**** Records to process ****
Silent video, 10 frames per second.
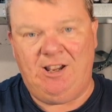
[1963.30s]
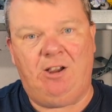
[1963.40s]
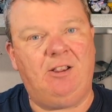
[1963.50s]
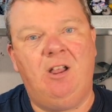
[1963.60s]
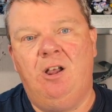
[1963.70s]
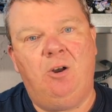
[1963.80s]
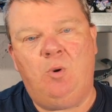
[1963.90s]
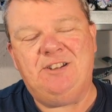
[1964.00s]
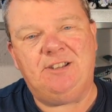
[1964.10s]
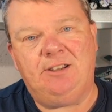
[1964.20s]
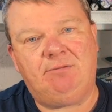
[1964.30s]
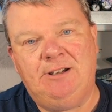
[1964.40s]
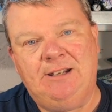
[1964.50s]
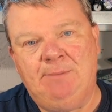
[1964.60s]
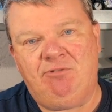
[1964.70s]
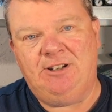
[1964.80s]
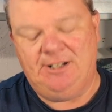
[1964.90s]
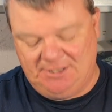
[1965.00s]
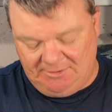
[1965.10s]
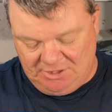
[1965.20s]
I always think 3D
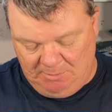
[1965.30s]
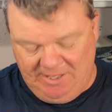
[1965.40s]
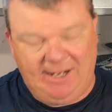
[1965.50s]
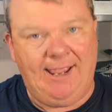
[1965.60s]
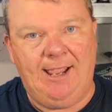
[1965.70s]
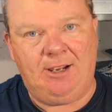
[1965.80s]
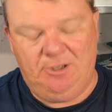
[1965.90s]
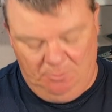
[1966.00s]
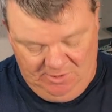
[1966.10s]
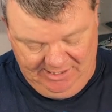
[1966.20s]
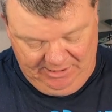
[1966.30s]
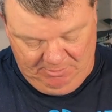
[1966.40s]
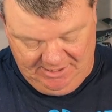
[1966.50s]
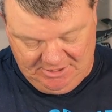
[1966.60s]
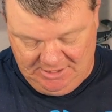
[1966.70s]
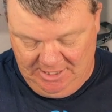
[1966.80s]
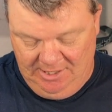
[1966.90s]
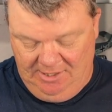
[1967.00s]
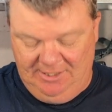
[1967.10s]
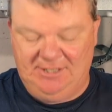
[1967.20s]
printed stuff's going to be cack and weak, but
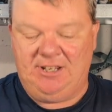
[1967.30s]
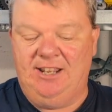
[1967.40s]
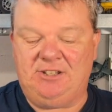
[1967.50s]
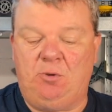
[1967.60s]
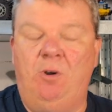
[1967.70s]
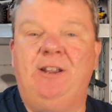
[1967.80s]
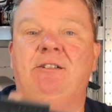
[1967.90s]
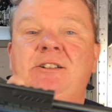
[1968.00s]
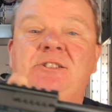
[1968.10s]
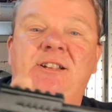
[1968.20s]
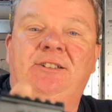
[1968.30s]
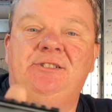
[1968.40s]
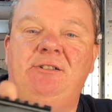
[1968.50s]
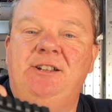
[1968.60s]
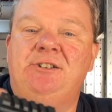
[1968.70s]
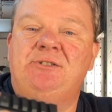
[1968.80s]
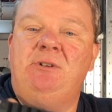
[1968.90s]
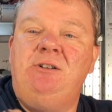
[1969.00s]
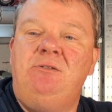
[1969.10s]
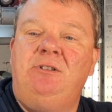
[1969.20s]
it's quite nicely designed as
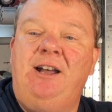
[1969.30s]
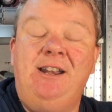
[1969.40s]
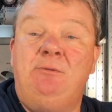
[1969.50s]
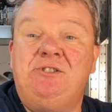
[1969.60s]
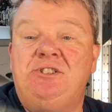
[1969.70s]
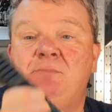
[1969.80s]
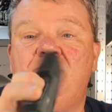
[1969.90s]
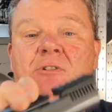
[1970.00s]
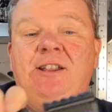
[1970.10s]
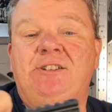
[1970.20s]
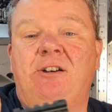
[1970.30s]
well. And it was a surprise.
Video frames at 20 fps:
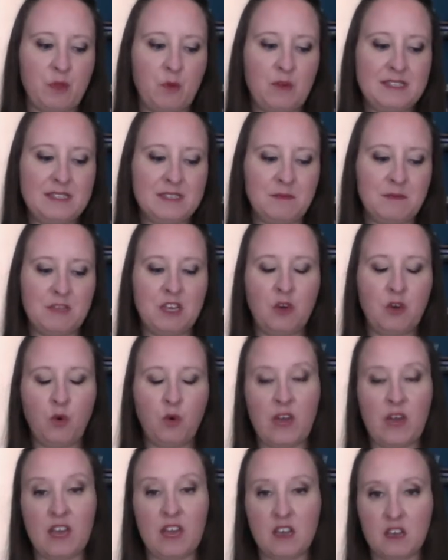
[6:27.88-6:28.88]
something
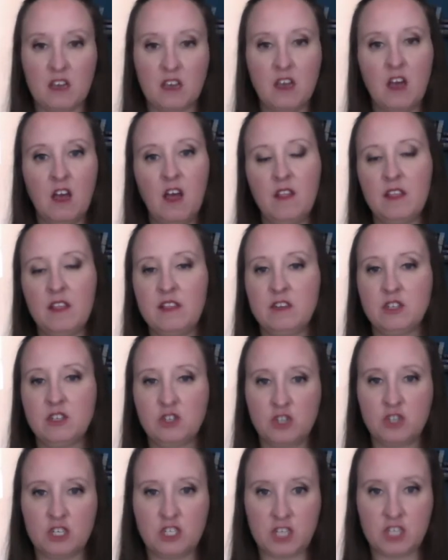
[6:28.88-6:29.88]
quick that there's a
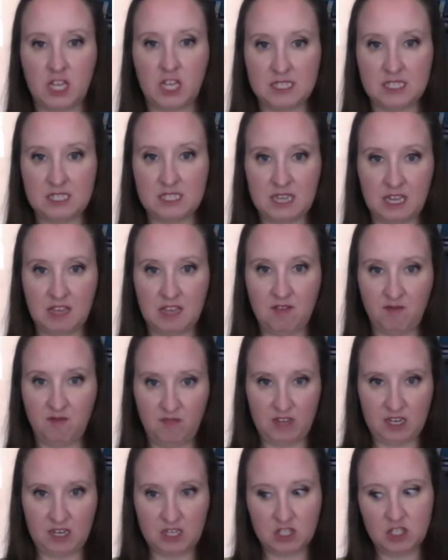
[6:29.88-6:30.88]
good chance that I can
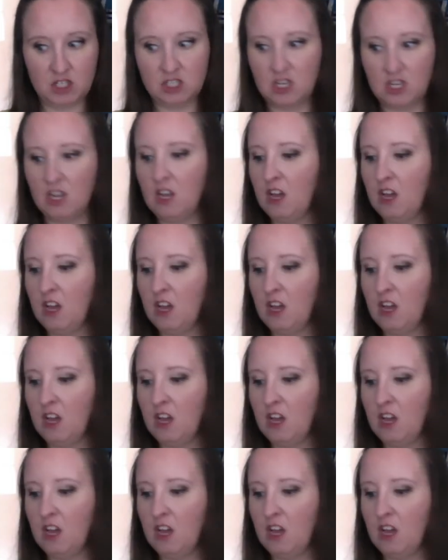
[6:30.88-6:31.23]
finish.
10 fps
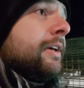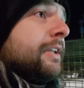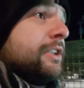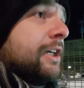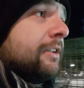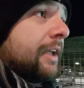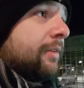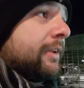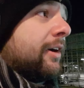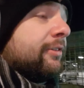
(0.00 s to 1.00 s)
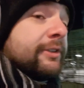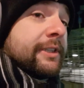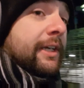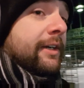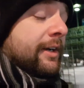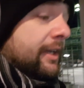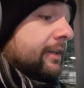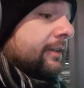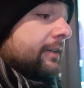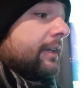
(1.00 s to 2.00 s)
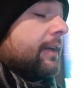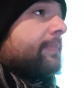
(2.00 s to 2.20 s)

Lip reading: they shut down the office here in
****
What is required -> How many lines in the entries above hold the string "frames"? Answer with the number and nothing more.

Written response -> 2